- ASSIGNMENT
With images excluded, write out each entry below exactly as given.

- ENTRIES PROVIDED
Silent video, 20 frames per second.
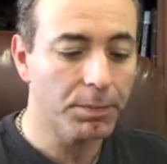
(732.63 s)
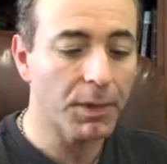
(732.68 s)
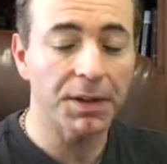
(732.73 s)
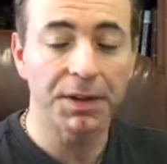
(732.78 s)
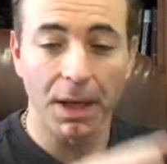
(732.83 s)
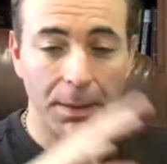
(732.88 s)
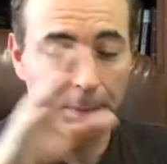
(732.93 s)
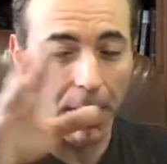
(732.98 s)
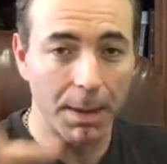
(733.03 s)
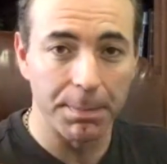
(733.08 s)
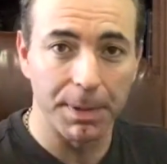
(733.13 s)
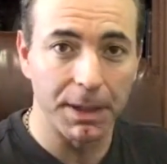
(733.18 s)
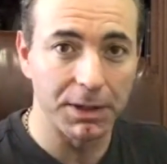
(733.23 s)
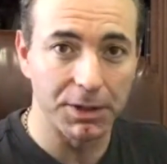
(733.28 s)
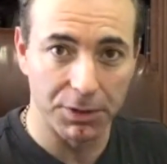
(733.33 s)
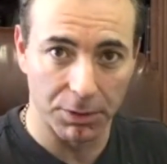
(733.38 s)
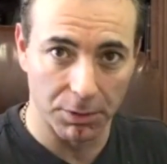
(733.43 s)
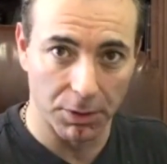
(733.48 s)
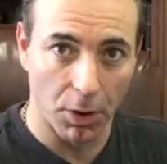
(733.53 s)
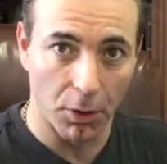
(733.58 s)
That might be
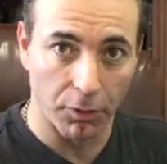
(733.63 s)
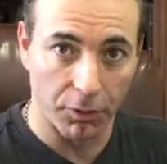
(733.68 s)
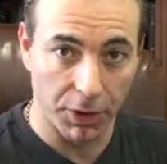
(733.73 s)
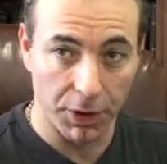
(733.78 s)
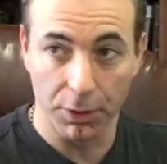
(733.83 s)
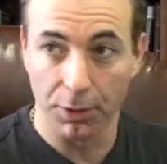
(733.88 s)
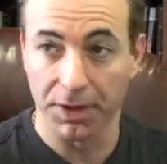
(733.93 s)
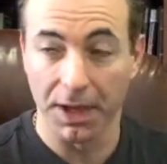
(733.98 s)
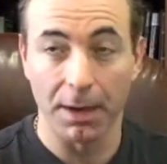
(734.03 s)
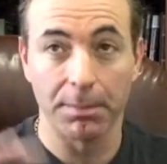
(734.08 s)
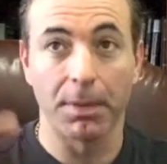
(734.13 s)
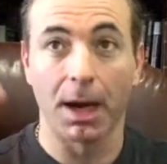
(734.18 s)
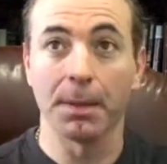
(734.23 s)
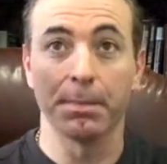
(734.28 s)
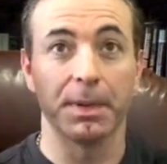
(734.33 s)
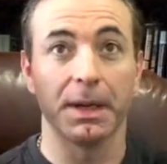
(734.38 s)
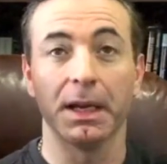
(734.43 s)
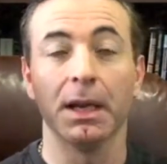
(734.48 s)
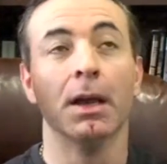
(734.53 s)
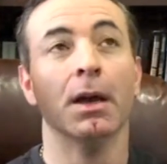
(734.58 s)
too low for you, or that might
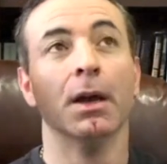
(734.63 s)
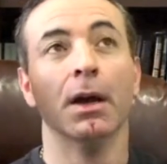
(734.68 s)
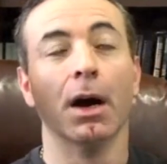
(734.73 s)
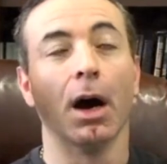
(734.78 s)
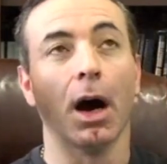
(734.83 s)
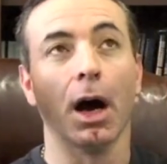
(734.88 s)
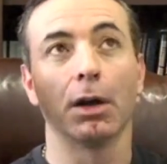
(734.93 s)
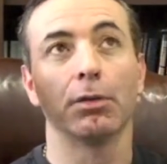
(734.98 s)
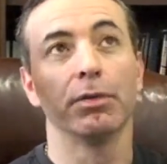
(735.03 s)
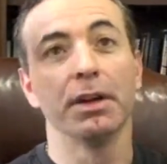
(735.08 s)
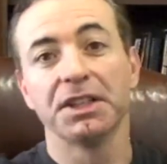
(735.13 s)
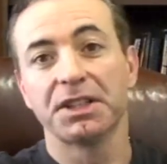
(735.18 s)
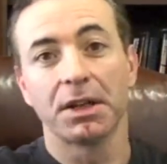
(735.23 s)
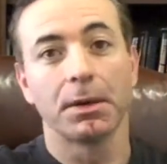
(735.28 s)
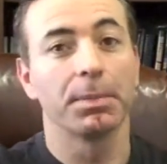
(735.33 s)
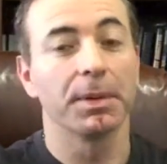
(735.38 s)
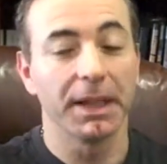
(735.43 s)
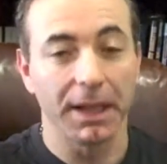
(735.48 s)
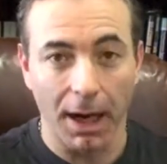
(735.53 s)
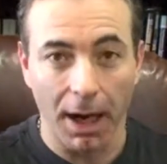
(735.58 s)
be
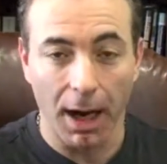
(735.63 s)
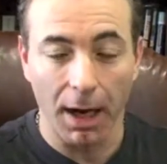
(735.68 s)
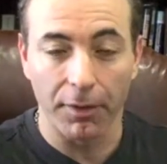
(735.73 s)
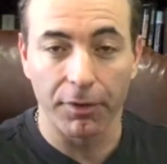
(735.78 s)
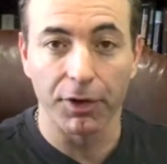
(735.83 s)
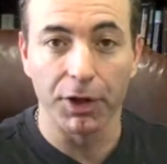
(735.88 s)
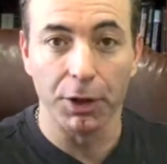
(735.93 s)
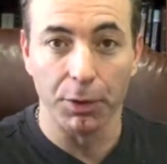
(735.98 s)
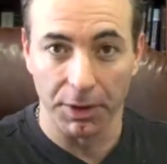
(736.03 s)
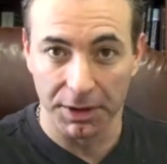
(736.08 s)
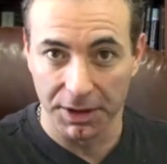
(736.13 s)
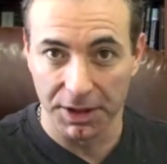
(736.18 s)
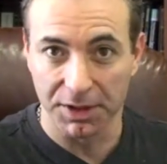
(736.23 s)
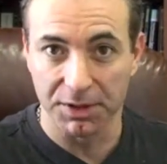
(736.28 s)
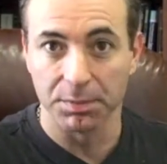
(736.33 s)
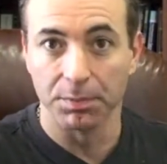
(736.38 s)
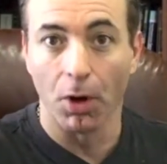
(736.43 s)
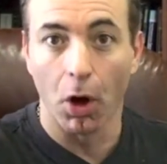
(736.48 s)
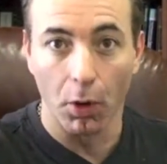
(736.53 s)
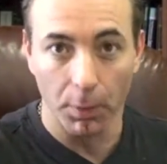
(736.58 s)
unreasonably high for you at
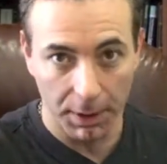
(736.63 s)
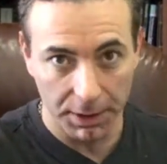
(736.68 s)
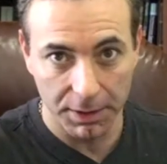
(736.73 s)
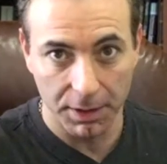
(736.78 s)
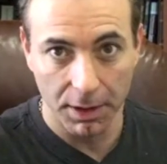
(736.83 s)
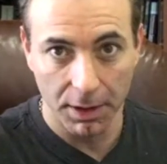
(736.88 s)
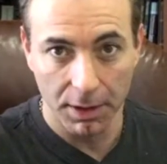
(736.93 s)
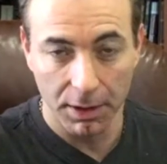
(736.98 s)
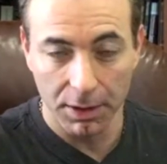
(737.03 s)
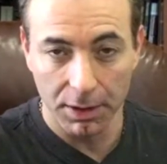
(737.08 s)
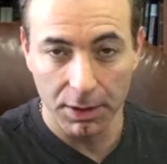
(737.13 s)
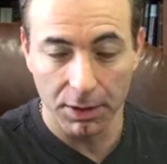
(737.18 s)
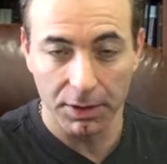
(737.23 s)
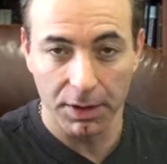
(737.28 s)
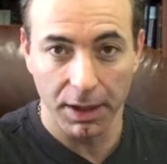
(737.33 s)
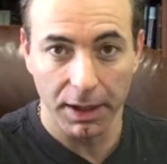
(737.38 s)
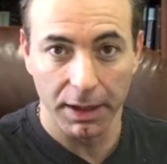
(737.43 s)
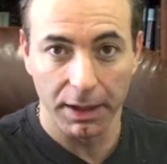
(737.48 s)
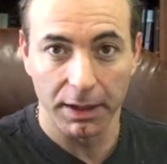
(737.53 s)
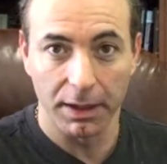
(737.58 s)
this moment,
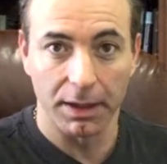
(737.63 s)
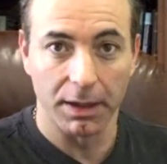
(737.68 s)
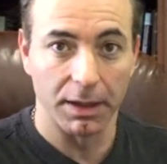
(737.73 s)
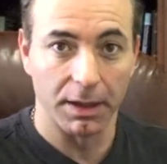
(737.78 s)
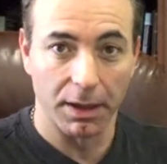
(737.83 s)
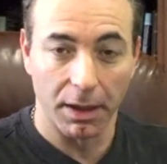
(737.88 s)
okay?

- RESULT OF THE TASK
Silent video, 20 frames per second.
(732.63 s)
(732.68 s)
(732.73 s)
(732.78 s)
(732.83 s)
(732.88 s)
(732.93 s)
(732.98 s)
(733.03 s)
(733.08 s)
(733.13 s)
(733.18 s)
(733.23 s)
(733.28 s)
(733.33 s)
(733.38 s)
(733.43 s)
(733.48 s)
(733.53 s)
(733.58 s)
That might be
(733.63 s)
(733.68 s)
(733.73 s)
(733.78 s)
(733.83 s)
(733.88 s)
(733.93 s)
(733.98 s)
(734.03 s)
(734.08 s)
(734.13 s)
(734.18 s)
(734.23 s)
(734.28 s)
(734.33 s)
(734.38 s)
(734.43 s)
(734.48 s)
(734.53 s)
(734.58 s)
too low for you, or that might
(734.63 s)
(734.68 s)
(734.73 s)
(734.78 s)
(734.83 s)
(734.88 s)
(734.93 s)
(734.98 s)
(735.03 s)
(735.08 s)
(735.13 s)
(735.18 s)
(735.23 s)
(735.28 s)
(735.33 s)
(735.38 s)
(735.43 s)
(735.48 s)
(735.53 s)
(735.58 s)
be
(735.63 s)
(735.68 s)
(735.73 s)
(735.78 s)
(735.83 s)
(735.88 s)
(735.93 s)
(735.98 s)
(736.03 s)
(736.08 s)
(736.13 s)
(736.18 s)
(736.23 s)
(736.28 s)
(736.33 s)
(736.38 s)
(736.43 s)
(736.48 s)
(736.53 s)
(736.58 s)
unreasonably high for you at
(736.63 s)
(736.68 s)
(736.73 s)
(736.78 s)
(736.83 s)
(736.88 s)
(736.93 s)
(736.98 s)
(737.03 s)
(737.08 s)
(737.13 s)
(737.18 s)
(737.23 s)
(737.28 s)
(737.33 s)
(737.38 s)
(737.43 s)
(737.48 s)
(737.53 s)
(737.58 s)
this moment,
(737.63 s)
(737.68 s)
(737.73 s)
(737.78 s)
(737.83 s)
(737.88 s)
okay?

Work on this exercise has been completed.